EXERCISE BRIEF. For this exercise, reproduce the records exactly as they stand and do not carry any images over.

INPUT MATERIAL.
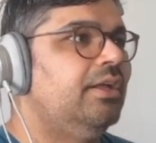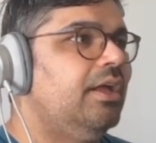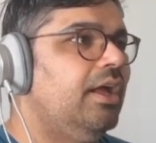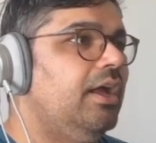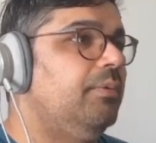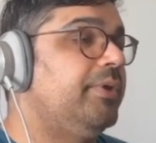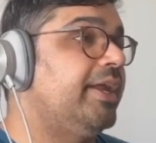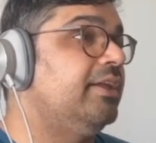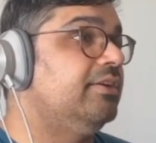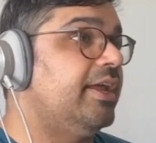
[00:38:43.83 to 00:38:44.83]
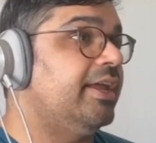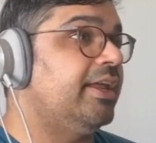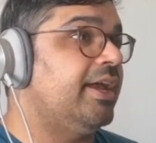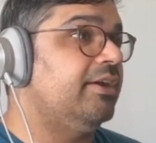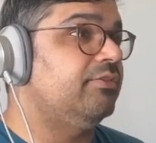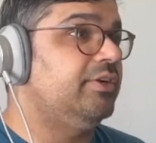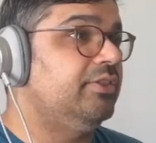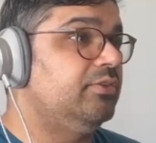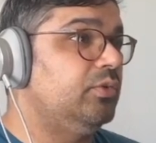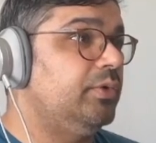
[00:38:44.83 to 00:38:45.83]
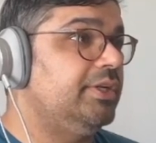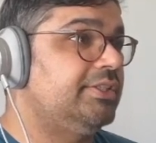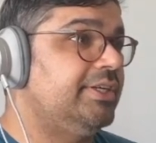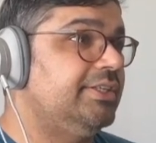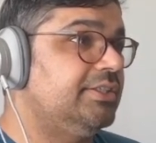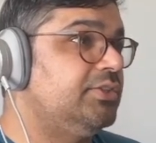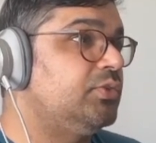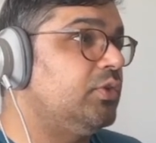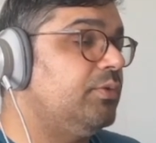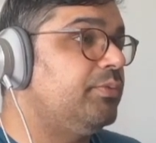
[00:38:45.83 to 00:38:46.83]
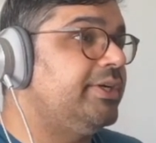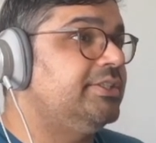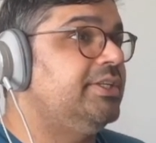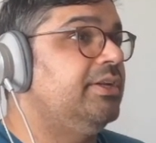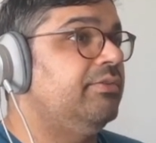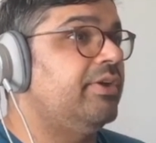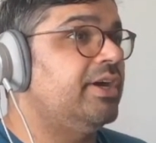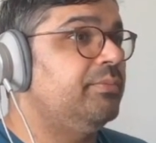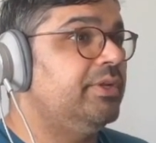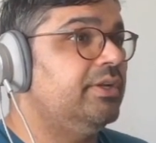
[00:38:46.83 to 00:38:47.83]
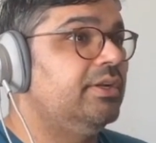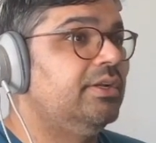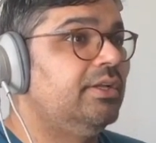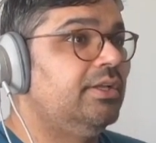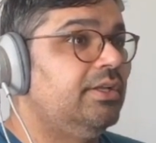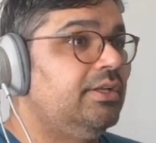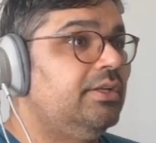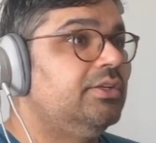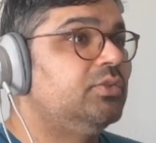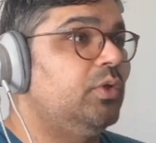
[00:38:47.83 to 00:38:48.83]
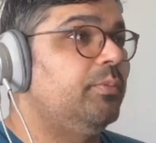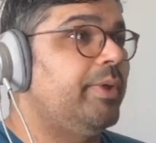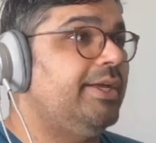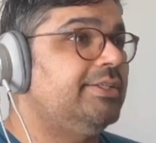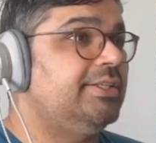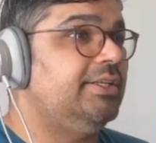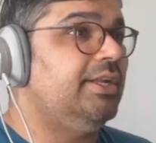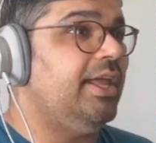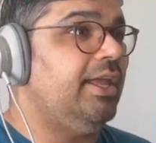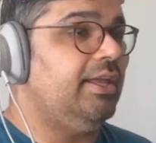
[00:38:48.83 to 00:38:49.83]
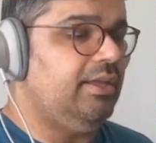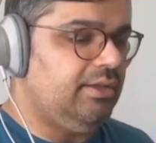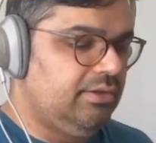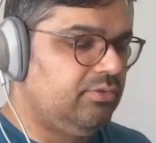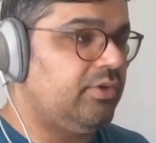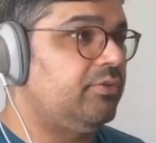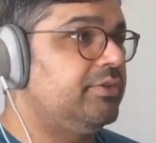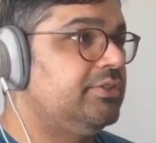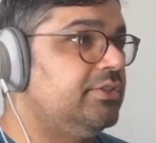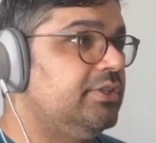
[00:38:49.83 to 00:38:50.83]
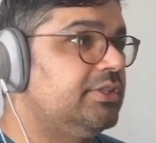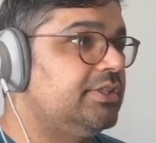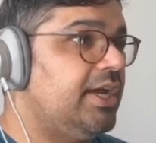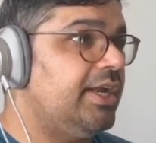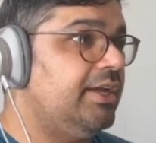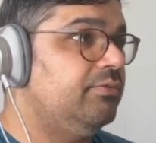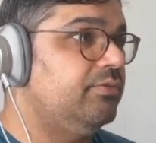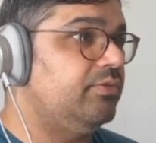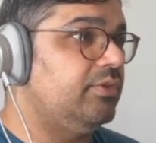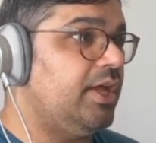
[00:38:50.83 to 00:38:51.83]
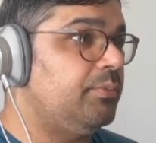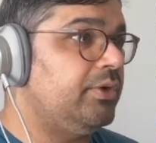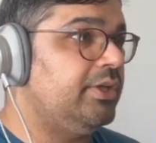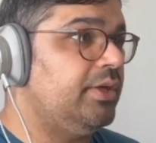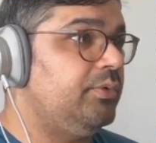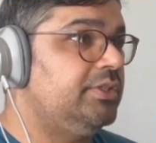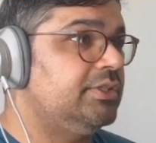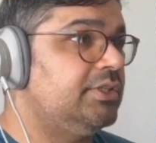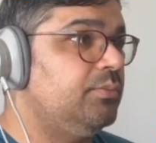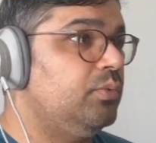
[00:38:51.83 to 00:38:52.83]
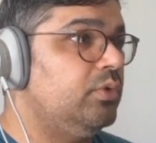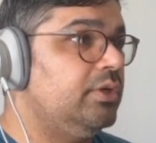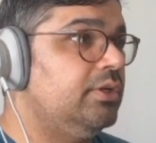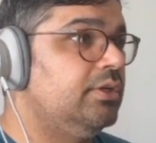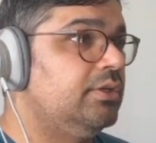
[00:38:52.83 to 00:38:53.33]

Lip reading: But I can kind of read through what it says. Ensure present in environment. So we can pass in a reference to this .env library that we just imported.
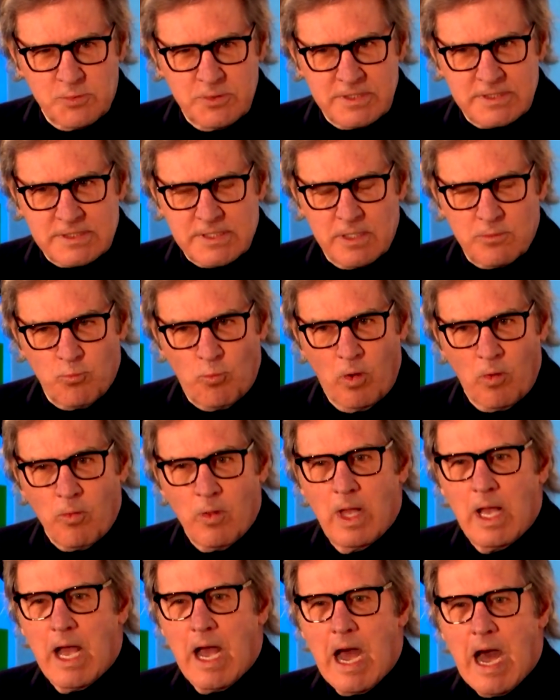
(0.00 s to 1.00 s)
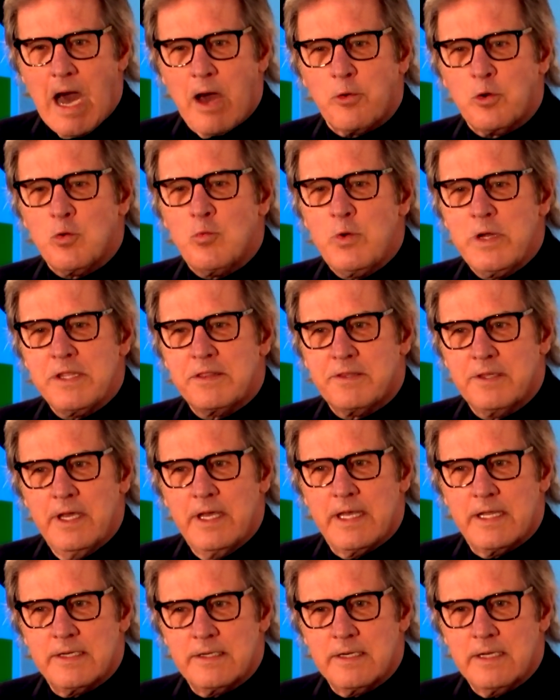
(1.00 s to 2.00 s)
We said, well, how do we
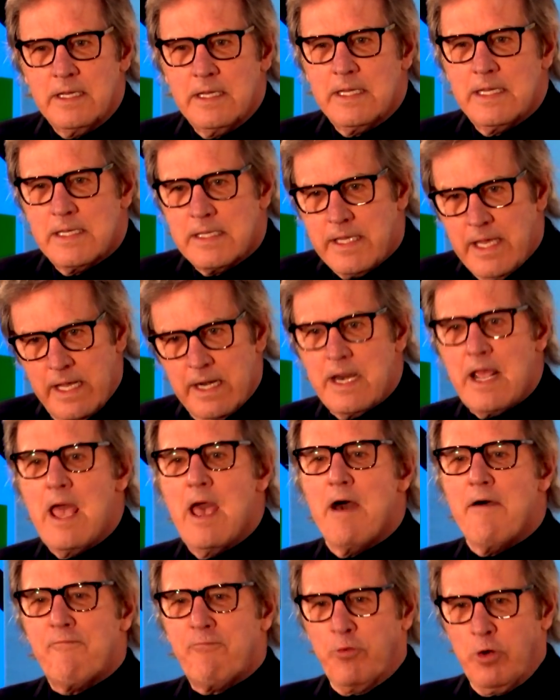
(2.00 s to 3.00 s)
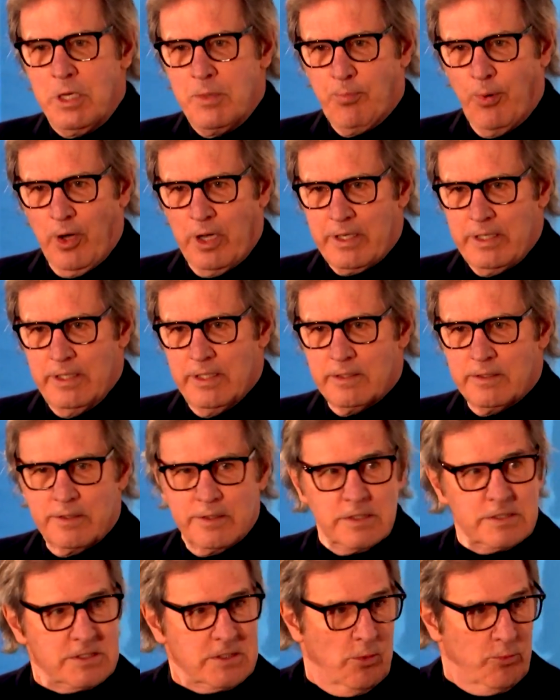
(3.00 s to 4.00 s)
then get everybody into
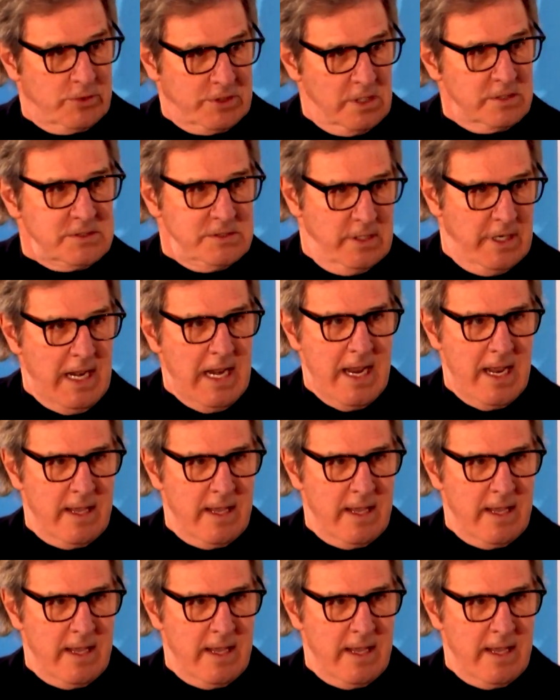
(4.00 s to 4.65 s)
this so it doesn't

EXERCISE RESPONSE.
[00:38:43.83 to 00:38:44.83]
[00:38:44.83 to 00:38:45.83]
[00:38:45.83 to 00:38:46.83]
[00:38:46.83 to 00:38:47.83]
[00:38:47.83 to 00:38:48.83]
[00:38:48.83 to 00:38:49.83]
[00:38:49.83 to 00:38:50.83]
[00:38:50.83 to 00:38:51.83]
[00:38:51.83 to 00:38:52.83]
[00:38:52.83 to 00:38:53.33]

Lip reading: But I can kind of read through what it says. Ensure present in environment. So we can pass in a reference to this .env library that we just imported.
(0.00 s to 1.00 s)
(1.00 s to 2.00 s)
We said, well, how do we
(2.00 s to 3.00 s)
(3.00 s to 4.00 s)
then get everybody into
(4.00 s to 4.65 s)
this so it doesn't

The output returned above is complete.